WASHINGTON — Encouraged by mid-term election gains, gun safety advocates say there will be action in the next Congress to enact “sensible” gun safety legislation that has eluded them since the slaughter six years ago of 20 first graders and six educators at Sandy Hook Elementary School in Newtown.
“We will get a bill passed through the House,” Sen. Chris Murphy said Thursday morning flanked by some 50 victims and survivors of gun violence from as far away as California who had attended a National Vigil for All Victims of Gun Violence held Wednesday evening at St. Mark’s Episcopal Church on Capitol Hill organized by the Newtown Action Alliance.
When the next Congress convenes in January, Democrats will hold a majority in the House and many of their newly elected members campaigned in favor of universal background checks for gun purchases, bans on assault-style weapons, allowing police to temporarily remove weapons from people posing a threat to themselves or others, and limiting the number of cartridges a magazine can hold.
Those bills, which were ignored under a Republican majority, will likely get a vote in the House under a Democratic majority. Murphy, however, admits that, for now, there is not enough support in the Senate to pass gun safety legislation. Advocates would need 60 votes to overcome procedural hurdles, and Republicans will remain in the majority in the Senate.

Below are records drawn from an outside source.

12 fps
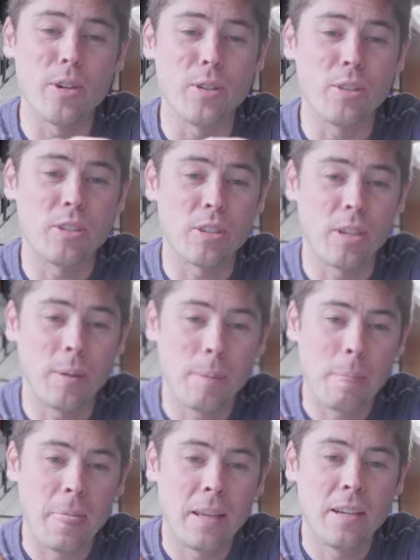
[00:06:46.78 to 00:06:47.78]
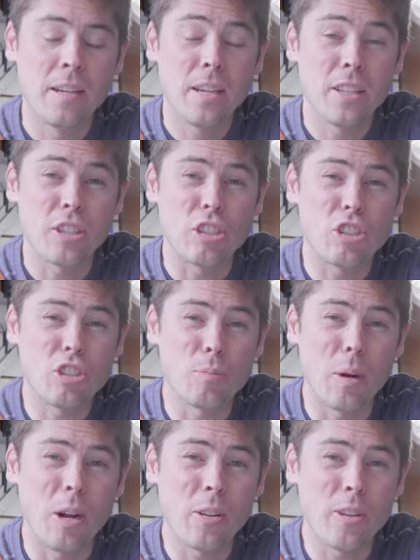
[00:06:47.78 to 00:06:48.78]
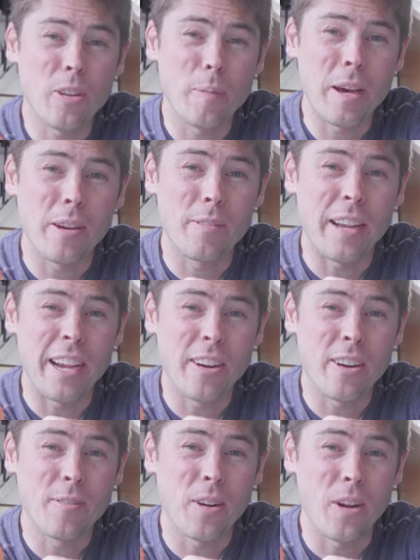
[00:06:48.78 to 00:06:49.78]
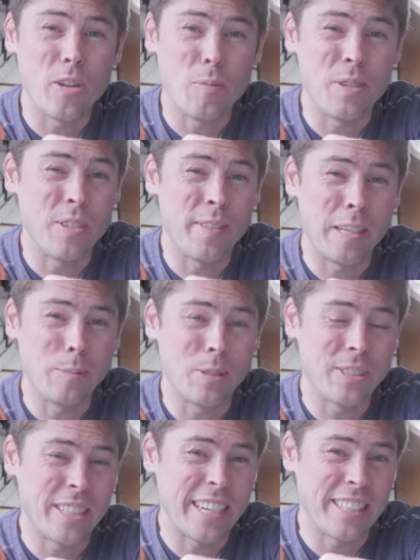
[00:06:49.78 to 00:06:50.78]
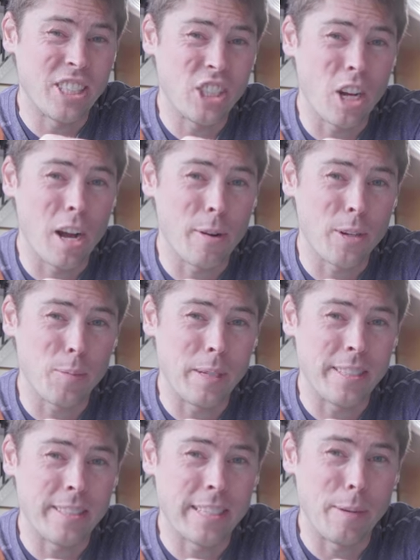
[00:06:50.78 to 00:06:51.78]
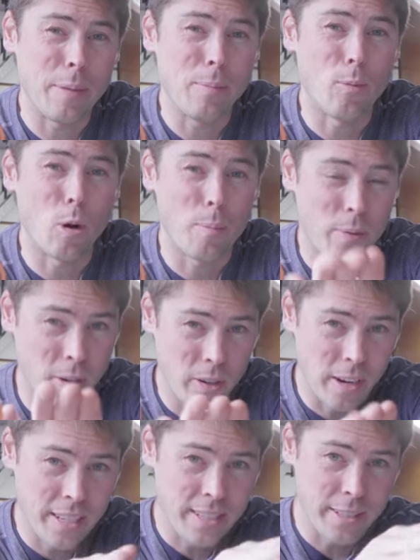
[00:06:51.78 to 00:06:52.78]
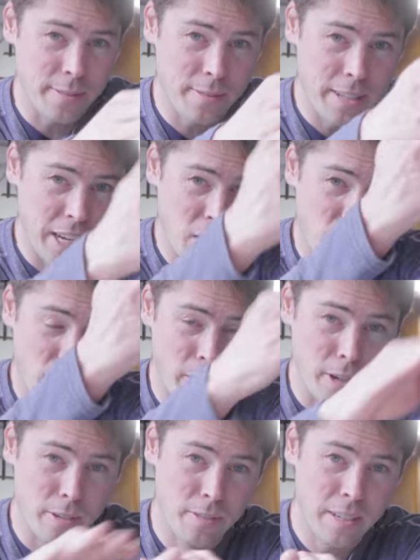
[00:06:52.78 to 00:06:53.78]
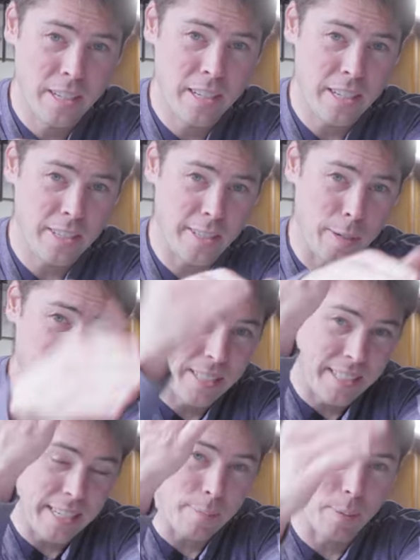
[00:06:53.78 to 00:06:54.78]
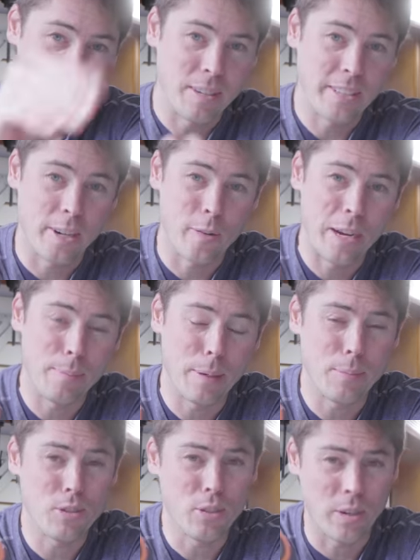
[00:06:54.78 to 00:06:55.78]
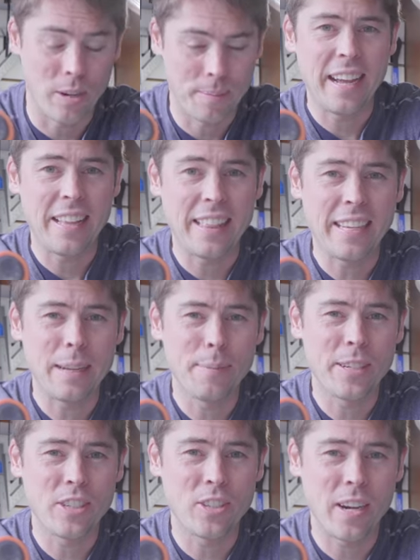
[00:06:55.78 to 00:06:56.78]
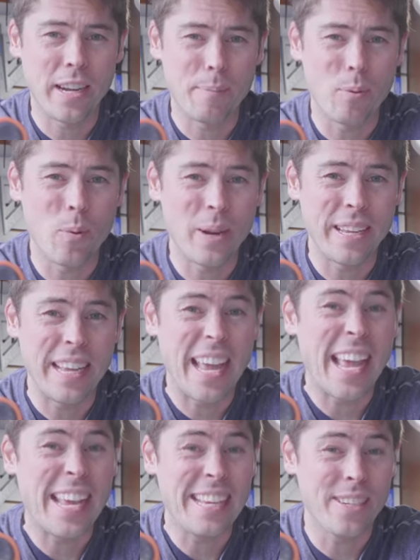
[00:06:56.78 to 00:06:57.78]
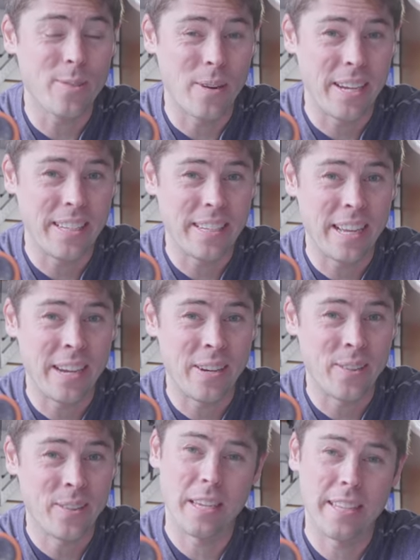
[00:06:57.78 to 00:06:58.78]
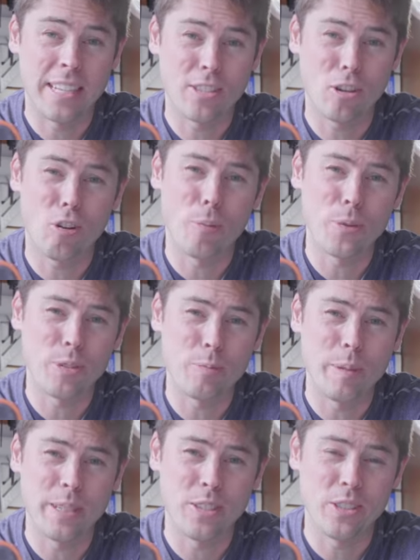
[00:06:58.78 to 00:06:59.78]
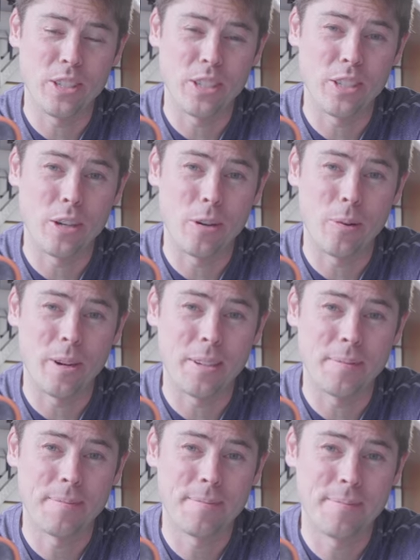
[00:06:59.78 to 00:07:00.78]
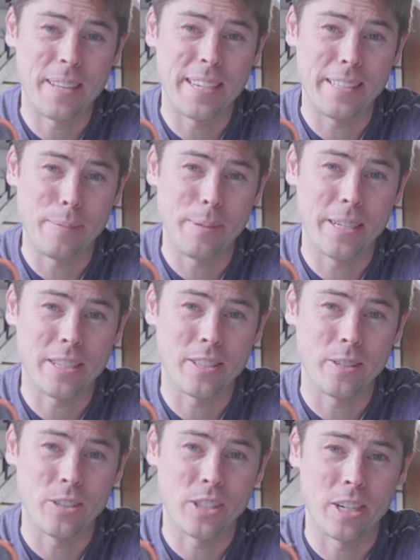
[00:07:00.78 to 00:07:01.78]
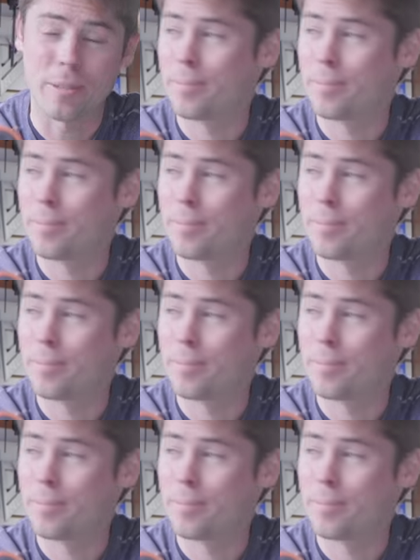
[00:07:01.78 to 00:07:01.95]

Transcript: reducer, the smaller the amount of air volume is available inside the shock, which means it's gonna be more progressive. That curve is gonna be steeper, it's gonna ramp up sooner. I think I'm gonna try a 0.8 right now, and that's almost as big as you can go on that DPX2 shot.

Still, Murphy is optimistic pointing to polling data and to gains in the House that demonstrate growing support among voters for gun safety legislation in the face of an onslaught of shootings that claim an average of four American lives every hour.
“There is no way to chart the modern history of the anti-gun violence movement other than to tell a story of our side getting stronger and stronger and the forces of status quo getting weaker and weaker,” he said. “This election was a referendum on gun violence and more people put themselves out there as champions of change.”
Sen. Richard Blumenthal, who was at the press conference, said his first action in January will be to refile legislation he proposed this session with Republican Sen. Lindsey Graham of South Carolina to establish a national “red flag” law like the one Connecticut has to temporarily remove guns from people who present a threat to themselves or others.
“Let no one doubt that you are making a difference. You put gun violence on the ballot this election and we won,” Blumenthal said. “We have a social movement of undeniable force. It has a momentum that is unstoppable. There will be doubts and days of defeat … but the arch of history is bending toward this justice to stop gun violence in this country.”
Tommy Murray, co-chair of the Junior Newtown Action Alliance, came to Capitol Hill to encourage Congress to take action. A senior at Newtown High School, he was in the sixth grade when his neighbor, Adam Lanza, walked into his old elementary school and shot 20 children between six and seven years old as well as six adult staff members before taking his own life.
“I didn’t know what to think. It was just so shocking to see my old elementary school in the news for such a terrible reason,” he said.
Murray said Congress has not done enough to address gun violence.
“I think they have been kind of avoiding the situation and I don’t think this is a situation that should be avoided any longer. I think they should start to actually act on it.”
Murray says Congress needs to pass laws that prevent criminals or the mentally ill from getting their hands on weapons. He also says a ban on assault weapons is needed because they are not needed outside the military. He also wants laws about safe storage of guns. To opponents, he said, they should not see this as an infringement on their Second Amendment rights.
“We’re not trying to take away their guns,” he said. “The laws we are trying to pass won’t really effect them if they don’t have a criminal record or they aren’t mentally ill. It doesn’t really make sense for them to be against what we are trying to do. We are just trying to prevent bad criminals from getting their hands on weapons — not them.”
Rep. Elizabeth Esty, whose district includes Newtown, will not be in Congress when the next session opens but spoke animatedly about the need for Congress to address gun violence. Pointing to the victims and family survivors in the room, she noted gun violence has touched every community in America.
“This is what America looks like — black and white and brown and every color in between, sons and daughters, young and old, from every corner of this great country,” she said.
Esty also noted the struggle the last six years have been to get Congress to address gun violence but is optimistic that they are now close to getting results because voters have elected so many anti-gun violence lawmakers to Congress including Lucy McBath, a Georgia Democrat, whom she met at the vigil held five years ago on Capitol Hill.
McBath, elected to a seat once held by Newt Gingrich, campaigned as a gun-control advocate. Her son, Jordan Davis, was shot and killed in November 2012 at a gas station.
“Things they are a changing,” Esty said.